Apple has announced that its revolutionary iPod is to be discontinued. The final model, the seventh-generation iPod touch, will remain on sale, but only while supplies last.
Launched in 2001, Apple’s iPod was a genuine gamechanger for the music industry. It quickly led to mass adoption of MP3 players and, at a time when file-sharing was dominant, helped to demonstrate that digital music could be monetised.
It was heavily marketed using a series of now iconic ‘silhouette ads’, which were soundtracked by the likes of Black Eyed Peas, Caesars, Daft Punk and The Ting Tings.

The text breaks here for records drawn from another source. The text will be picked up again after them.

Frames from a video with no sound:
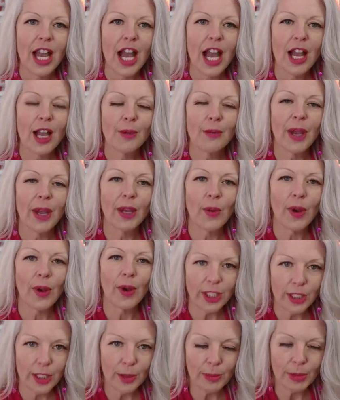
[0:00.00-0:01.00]
I
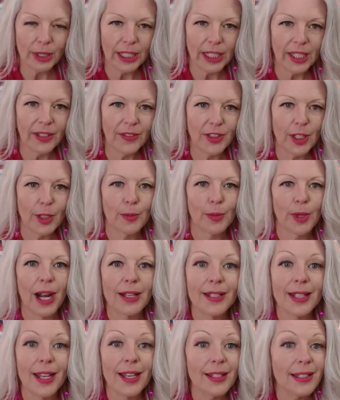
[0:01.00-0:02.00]
want you to believe in the
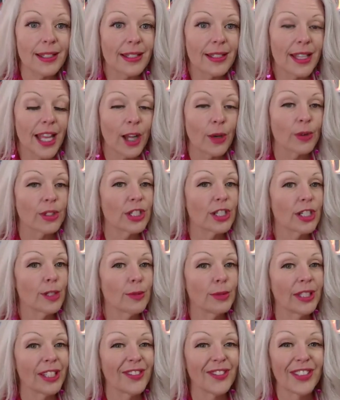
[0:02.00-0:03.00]
process. I want you to
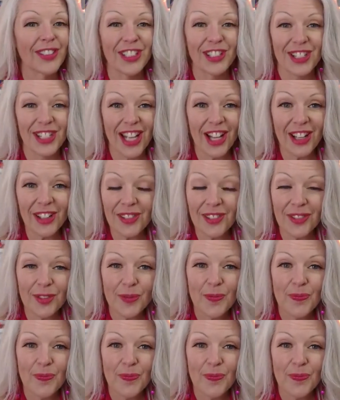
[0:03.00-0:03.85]
believe in yourself.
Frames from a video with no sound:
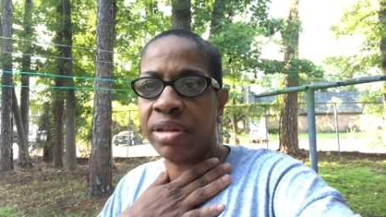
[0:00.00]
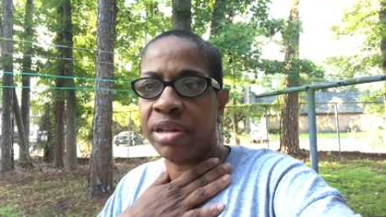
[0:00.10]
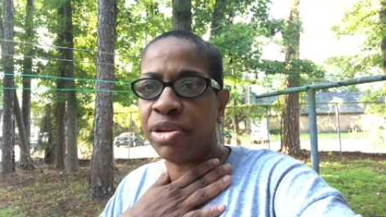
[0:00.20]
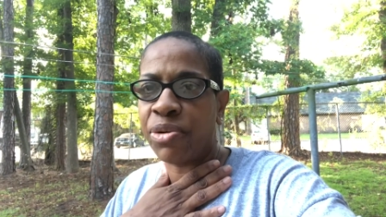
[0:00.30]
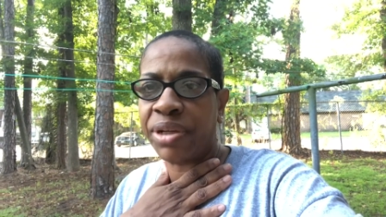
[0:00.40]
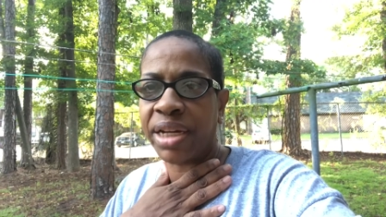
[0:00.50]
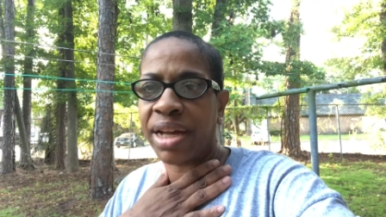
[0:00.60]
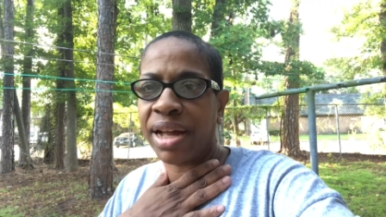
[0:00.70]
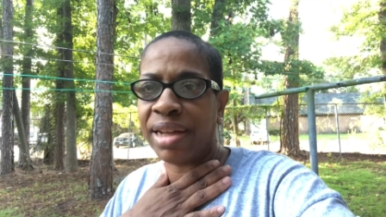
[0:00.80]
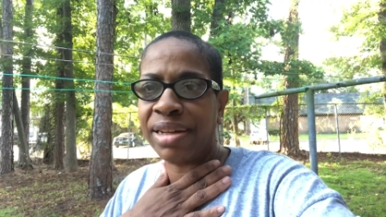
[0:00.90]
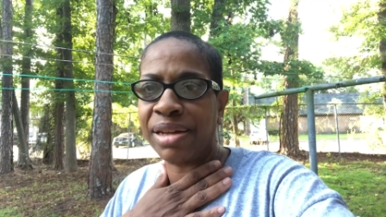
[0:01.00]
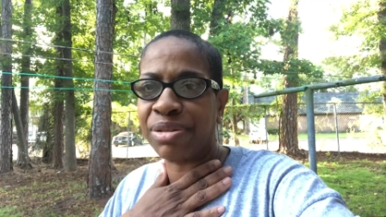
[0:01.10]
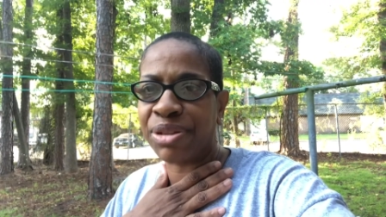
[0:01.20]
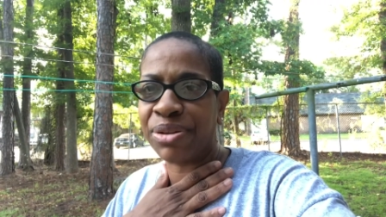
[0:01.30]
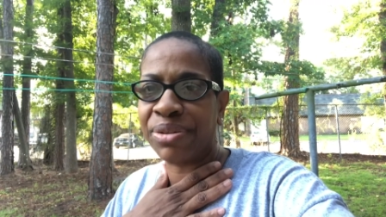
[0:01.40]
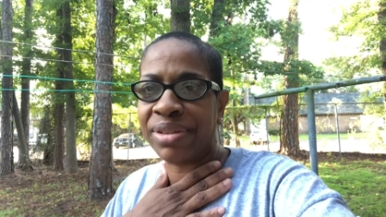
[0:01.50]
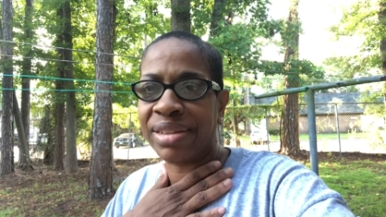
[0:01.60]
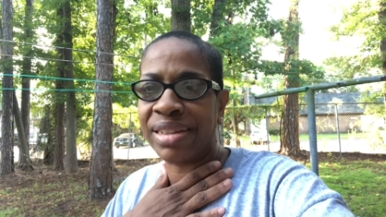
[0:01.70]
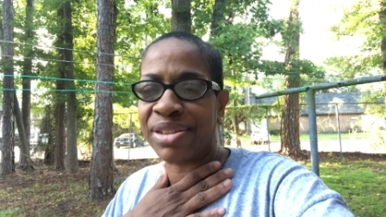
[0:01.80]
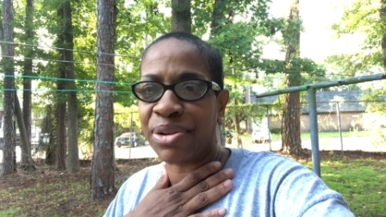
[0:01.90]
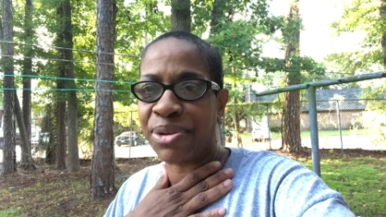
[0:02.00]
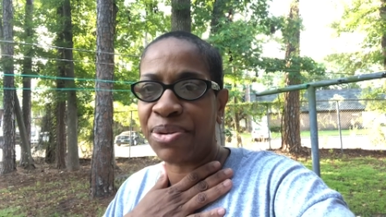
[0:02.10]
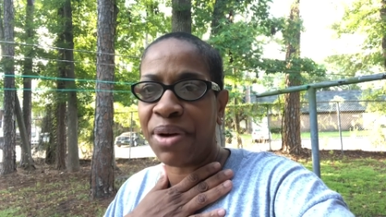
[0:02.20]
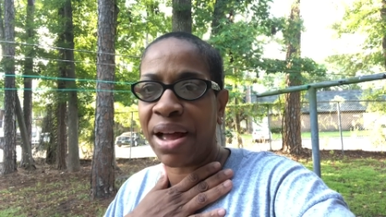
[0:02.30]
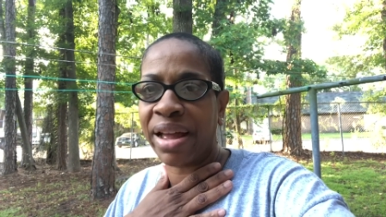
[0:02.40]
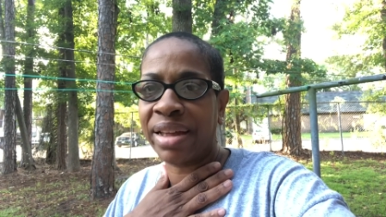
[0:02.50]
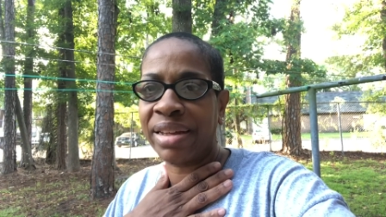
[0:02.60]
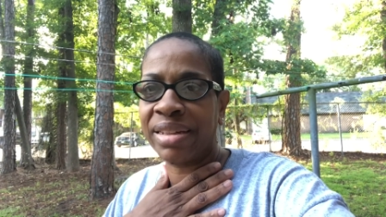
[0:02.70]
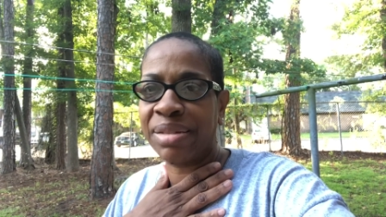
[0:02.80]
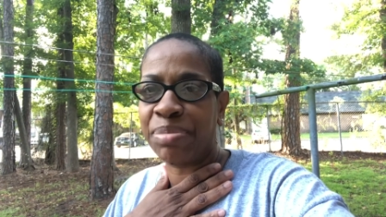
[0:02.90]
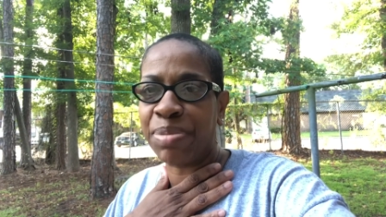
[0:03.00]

knowing that God loves you, and so do I. Be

There were numerous different models along the way - Mini, Nano, Shuffle etc - with each enabling you to carry a chunk (or possibly all) of your music collection in your pocket.
The writing has been on the wall for the iPod ever since Apple launched the iPhone in 2007; why buy a dedicated music player when you already have one built into your mobile? However, some models - the high-capacity Classic in particular - retained a loyal following among people who still wanted a device that didn’t really on internet connectivity and just did one thing really well.

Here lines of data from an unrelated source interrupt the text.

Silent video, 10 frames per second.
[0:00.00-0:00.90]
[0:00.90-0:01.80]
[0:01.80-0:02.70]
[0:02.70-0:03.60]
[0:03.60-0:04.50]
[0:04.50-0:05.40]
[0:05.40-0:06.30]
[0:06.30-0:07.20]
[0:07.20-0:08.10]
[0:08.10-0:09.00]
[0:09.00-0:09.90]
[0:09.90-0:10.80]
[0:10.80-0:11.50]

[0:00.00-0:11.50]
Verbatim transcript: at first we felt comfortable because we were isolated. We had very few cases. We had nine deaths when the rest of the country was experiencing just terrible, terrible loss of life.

With streaming now the dominant force in music consumption, however, the iPod’s days were always numbered. Its legacy will live on, though, not least in the term ‘podcast’, which was coined when spoken-word ‘audioblogs’ started to be created for people to listen to on their Apple devices.
The iPod Classic was discontinued in 2014, while the nano and Shuffle models were retired in 2017. The iPod touch - the last remaining model - runs iOS, and is effectively an iPhone without cellular connectivity.
Commenting on the end of the iPod, Greg Joswiak, Apple’s senior vice president of Worldwide Marketing, said: “Music has always been part of our core at Apple, and bringing it to hundreds of millions of users in the way iPod did impacted more than just the music industry - it also redefined how music is discovered, listened to, and shared”.
The iPod touch is available to buy via the Apple website. Prices start at $199/£199 for the 32GB version, rising to $399/£399 for the 256GB model.